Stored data
/---
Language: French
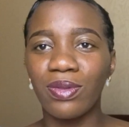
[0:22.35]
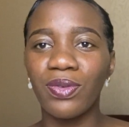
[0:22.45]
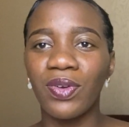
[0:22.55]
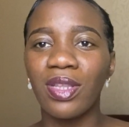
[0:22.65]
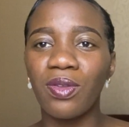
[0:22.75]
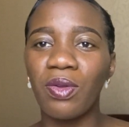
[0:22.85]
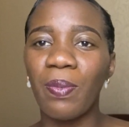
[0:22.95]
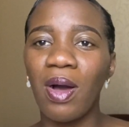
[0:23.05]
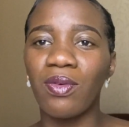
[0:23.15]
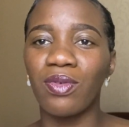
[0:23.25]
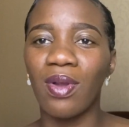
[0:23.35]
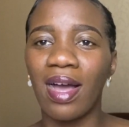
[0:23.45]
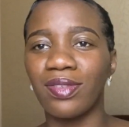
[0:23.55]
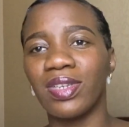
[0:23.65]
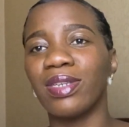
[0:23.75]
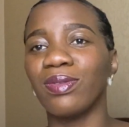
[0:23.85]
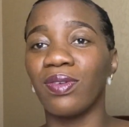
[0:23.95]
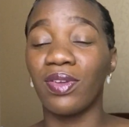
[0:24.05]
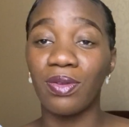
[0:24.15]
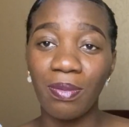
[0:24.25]
du fait de ne pas en vouloir à ceux qui nous ont
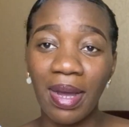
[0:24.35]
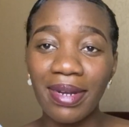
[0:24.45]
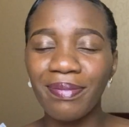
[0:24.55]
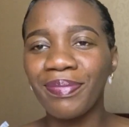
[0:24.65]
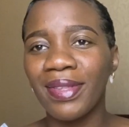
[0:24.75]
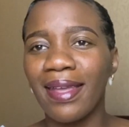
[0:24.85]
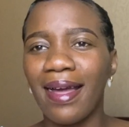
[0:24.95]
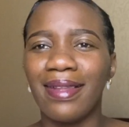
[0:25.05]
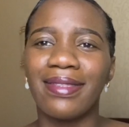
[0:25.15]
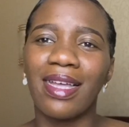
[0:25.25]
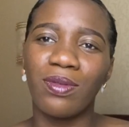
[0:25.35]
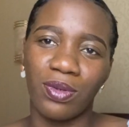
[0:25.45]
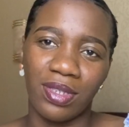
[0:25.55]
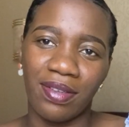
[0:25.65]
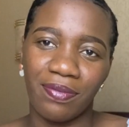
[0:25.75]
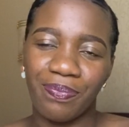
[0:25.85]
fait du mal, à l'instar de Joseph.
\---
**Work request**
Pictures aren't part of the copy; return each record above exactly.

**Response**
Language: French
[0:22.35]
[0:22.45]
[0:22.55]
[0:22.65]
[0:22.75]
[0:22.85]
[0:22.95]
[0:23.05]
[0:23.15]
[0:23.25]
[0:23.35]
[0:23.45]
[0:23.55]
[0:23.65]
[0:23.75]
[0:23.85]
[0:23.95]
[0:24.05]
[0:24.15]
[0:24.25]
du fait de ne pas en vouloir à ceux qui nous ont
[0:24.35]
[0:24.45]
[0:24.55]
[0:24.65]
[0:24.75]
[0:24.85]
[0:24.95]
[0:25.05]
[0:25.15]
[0:25.25]
[0:25.35]
[0:25.45]
[0:25.55]
[0:25.65]
[0:25.75]
[0:25.85]
fait du mal, à l'instar de Joseph.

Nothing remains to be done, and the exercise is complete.